Kur'an-ı Kerim ve Türkçe Meali Sayfa 104
163. Nuh'a ve ondan sonraki peygamberlere vahyettiğimiz gibi sana da vahyettik. İbrahim'e, İsmail'e, İshak'a, Yakub'a ve torunlarına, İsa'ya, Eyyüb'e, Yunus'a, Harun'a, Süleyman'a vahyettik ve Davud'a da Zebur'u (sayfalar) verdik.
164. Sana hikayelerini anlattığımız elçiler olduğu gibi, sana anlatmadığımız elçilerde var. Bunların arasından Allah Musa ile bizatihi konuştu.
165. Elçileri müjdeciler ve uyarıcılar olarak (gönderdik). Böylece insanların elçilerden sonra Allah'a karşı ellerinde bir mazeretleri olmasın. Allah her şeye gücü yeten ve her şeyin hükmünü verendir.
166. Allah sana kendi bilgisi dahilinde indirdiği Kur'an'a şahittir ve meleklerde buna şahitlik ederler.
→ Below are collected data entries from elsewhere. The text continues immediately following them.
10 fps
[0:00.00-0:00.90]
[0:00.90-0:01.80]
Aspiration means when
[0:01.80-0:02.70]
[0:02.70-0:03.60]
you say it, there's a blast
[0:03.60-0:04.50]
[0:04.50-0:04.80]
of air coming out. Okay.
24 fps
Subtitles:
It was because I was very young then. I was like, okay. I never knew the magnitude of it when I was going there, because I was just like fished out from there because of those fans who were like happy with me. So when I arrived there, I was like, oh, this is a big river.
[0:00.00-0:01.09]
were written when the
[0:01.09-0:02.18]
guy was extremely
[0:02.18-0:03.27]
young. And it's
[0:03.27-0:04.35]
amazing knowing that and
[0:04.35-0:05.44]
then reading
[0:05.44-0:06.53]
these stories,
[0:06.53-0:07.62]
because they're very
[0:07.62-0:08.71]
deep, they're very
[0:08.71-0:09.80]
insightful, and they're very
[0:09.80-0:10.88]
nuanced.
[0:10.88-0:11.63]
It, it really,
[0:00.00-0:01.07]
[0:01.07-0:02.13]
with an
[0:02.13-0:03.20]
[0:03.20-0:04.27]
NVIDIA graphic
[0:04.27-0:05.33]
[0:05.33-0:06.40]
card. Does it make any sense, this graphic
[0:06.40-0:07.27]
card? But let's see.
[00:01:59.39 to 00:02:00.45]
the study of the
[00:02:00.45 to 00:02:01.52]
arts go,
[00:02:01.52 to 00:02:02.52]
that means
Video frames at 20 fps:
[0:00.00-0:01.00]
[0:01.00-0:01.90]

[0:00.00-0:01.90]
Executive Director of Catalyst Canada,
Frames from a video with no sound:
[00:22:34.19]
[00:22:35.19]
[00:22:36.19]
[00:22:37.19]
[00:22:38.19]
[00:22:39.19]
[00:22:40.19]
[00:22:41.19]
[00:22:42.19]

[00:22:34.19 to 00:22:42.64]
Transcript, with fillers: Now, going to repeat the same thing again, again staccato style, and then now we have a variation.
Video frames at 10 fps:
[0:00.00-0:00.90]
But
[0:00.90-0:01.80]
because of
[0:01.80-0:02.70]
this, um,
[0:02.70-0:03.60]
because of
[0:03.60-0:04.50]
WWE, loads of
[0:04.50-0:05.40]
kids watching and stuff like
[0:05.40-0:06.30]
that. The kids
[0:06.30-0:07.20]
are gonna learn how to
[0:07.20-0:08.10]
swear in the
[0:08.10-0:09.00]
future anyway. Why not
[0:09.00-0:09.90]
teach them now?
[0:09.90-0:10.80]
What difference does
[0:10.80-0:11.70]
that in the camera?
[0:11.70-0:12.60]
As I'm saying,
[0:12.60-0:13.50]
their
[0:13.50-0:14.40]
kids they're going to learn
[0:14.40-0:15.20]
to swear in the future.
Allah şahit olarak yeter.
167. Allah'ın indirdiği gerçekleri inkar edenler ve Allah'ın yolundan yüz çevirenler, elbetteki çok uzak bir sapıklığa düşmüşlerdir.
168. Allah'ın dinini inkar edenler ve (insanlarında inkar etmesi için) zulüm ve baskı yapanlar var ya, Allah onları asla bağışlamayacak ve doğru yola da eriştirmeyecek.
169. Ancak sürekli kalacakları cehennemin yoluna ulaştıracak. Allah için bunu yapmak çok kolaydır.
170. Ey İnsanlar! Size Rabbinizden doğru ve hakikatları getiren bir elçi geldi. Elçiye iman edin. İman etmeniz sizin için daha hayırlı olur. Eğer getirdiği doğruları reddederseniz, şunu bilin ki, gökte ve yerde olanların tamamı Allah'a aittir (sizin inkarınız O na bir zarar vermez). Allah her şeyi bilen ve ona göre hüküm verendir.